Del suo compagno posso solo dire che sta in scena con maggior sicurezza che non a Roma, quando era semidebuttante. Eyvazov ha cantato sempre forte e senza fraseggio, gli acuti indietro, il timbro fibroso e a tratti morchioso; scenicamente inesistente, ha cantato decisamente peggio l’aria del primo atto rispetto alla dura scena del porto del terzo, portata a casa con sicurezza. Partner nella vita ma solo sparring partner nell’opera in scena, il cantante non si è evoluto, nonostante le importanti occasioni professionali. Va solo a tempo…quasi sempre. Però trova sostenitori e recensioni positive, perché ormai siamo oltre l’abuso della credulità popolare, al fondo di un medioevo massmediatico che ti fa divo “per contatto”, come le sante reliquie ambrosiane, da cui son passati più di XV secoli.
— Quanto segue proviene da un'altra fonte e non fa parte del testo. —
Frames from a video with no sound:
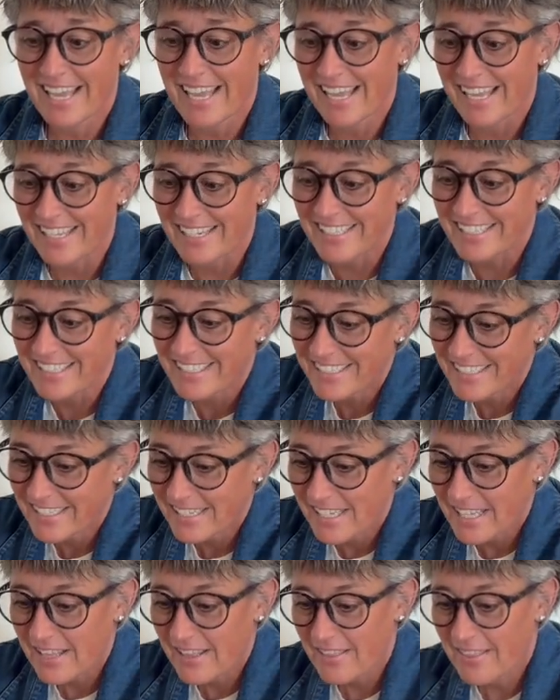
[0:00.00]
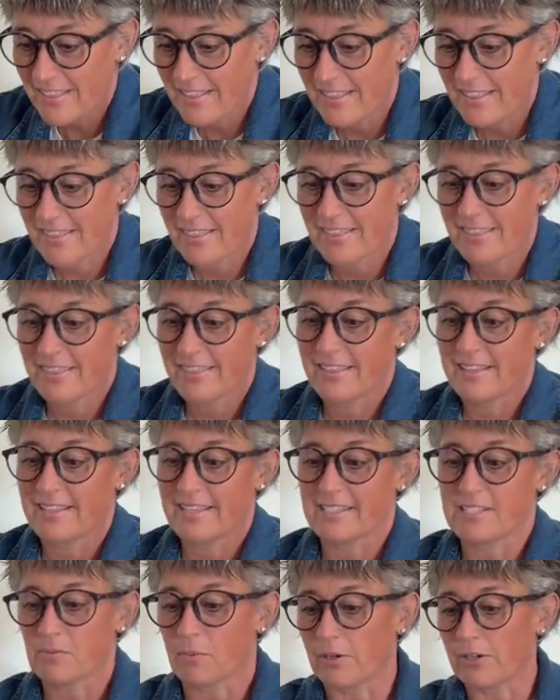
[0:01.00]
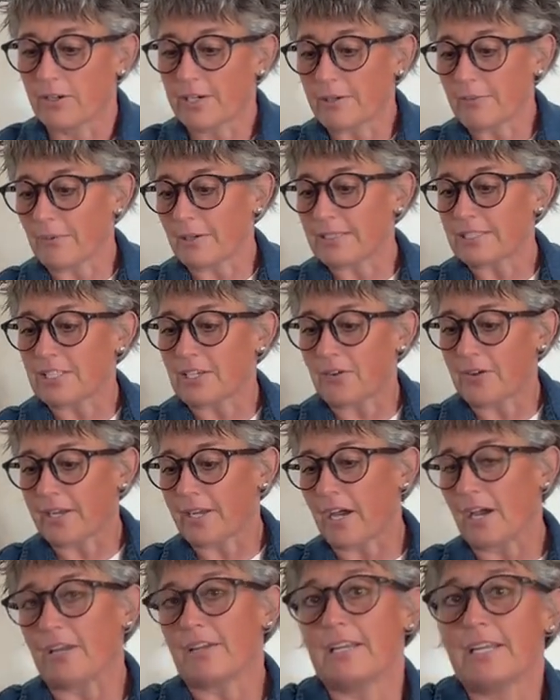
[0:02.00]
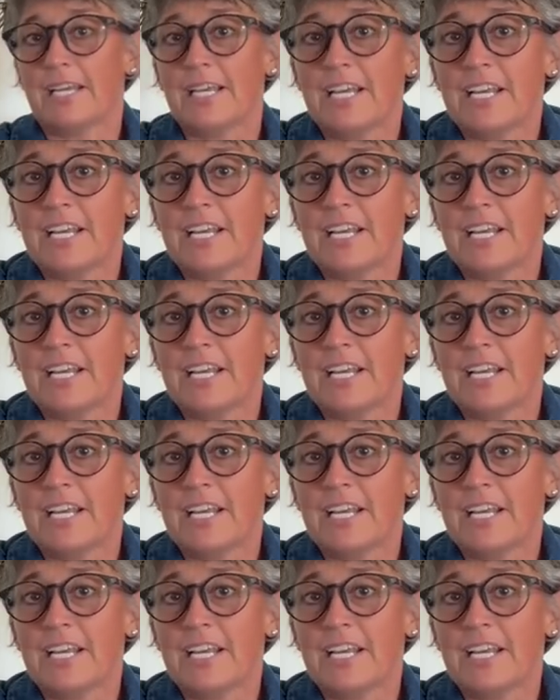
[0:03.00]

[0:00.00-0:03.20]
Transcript: And it's wondering what's going on.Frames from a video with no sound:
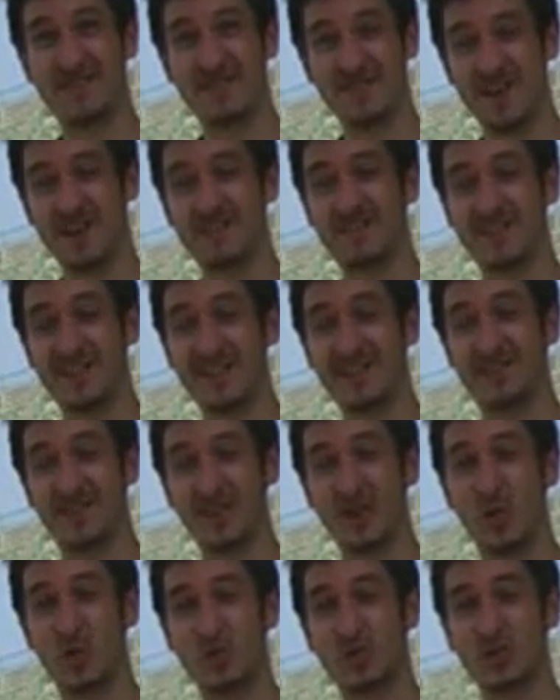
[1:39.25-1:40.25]
very
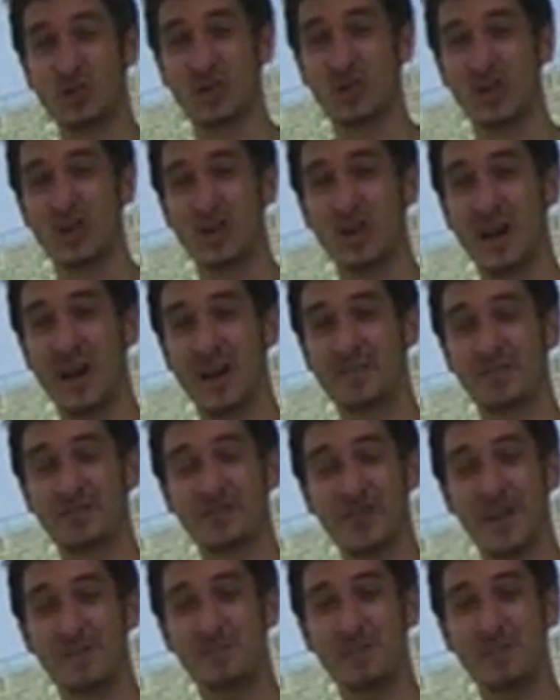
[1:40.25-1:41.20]
difficult to have the same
Per queste apparizioni anche le rodate categorie “è provinciale”,“è brutto”, “non può recitare”,” è grasso”, “ha la voce brutta”, “non emoziona”, magicamente spariscono e si trasformano in virtù per managers e teatri. Anzi, si fanno pure libri encomiastici, che puntuali riverberano nelle recensioni. E mentre da un lato il buon Yusif ci ispira simpatia per la sua felicità e, perché no?, e per il suo look scatenato, dall’altra, però, non possiamo non registrare la catastrofe della lirica, ridotta ad un circo, senza serie categorie professionali a sorreggerla, inquinata da ogni forma di degenerazione e sprofessionalizzazione. Montserrat Caballè, che fu diva, penso, ben più della Netrebko e ben più fondatamente, non potè mai trasformare il marito in un tenore diverso da ciò che in realtà fu. E come lei tanti altre ed altri con i loro compagni, perché né il sistema né il pubblico glielo avrebbero mai permesso. E nemmeno certa critica….di certo un po’ meno abusiva di quella odierna…Bene tutti gli altri, da Lescaut di A. Naumenko sino ai comprimari.

Quanto all’allestimento di Adolf Shapiro, parecchio da Unter den Linden, se mi permettete l’espressione, aveva più velleità di essere patinato ed à la page che non di essere pertinente all’opera. Spazzata via ogni sensualità, la giovinezza traslata all’infanzia delle bambole, nessuna sensualità, nemmeno il dramma finale ( i due fermi al proscenio vuoto con la proiezione di lettere col testo del libretto sul fondo), la produzione si è incardinata sulla metafora gratuita e pervertita delle “babuske” russe ( Manon ridotta ad una bambina coi calzettoni e la bambola in mano ), con la citazione della Manon di Carsen ( la collana di perle della gigantesca bambola del secondo atto ), i soliti cappotti grigi…..insomma, il repertorio dei clichè che vanno di moda nei teatri europei e che servono per dire che si è fatta una produzione di livello internazionale. Puccini però non è stato restituito nei suoi climi, nelle atmosfere, nelle descrizioni e nel dramma, ostacolato dalla cifra astratta, asettica e simbolica scelta dal regista, che non ha peraltro fatto alcun lavoro sui personaggi. Una ricca maniera che può soddisfare il pubblico moscovita che non conosce per nulla Puccini ed assai poco l’opera italiana.Trionfo finale per tutti, per la Netrebko soprattutto.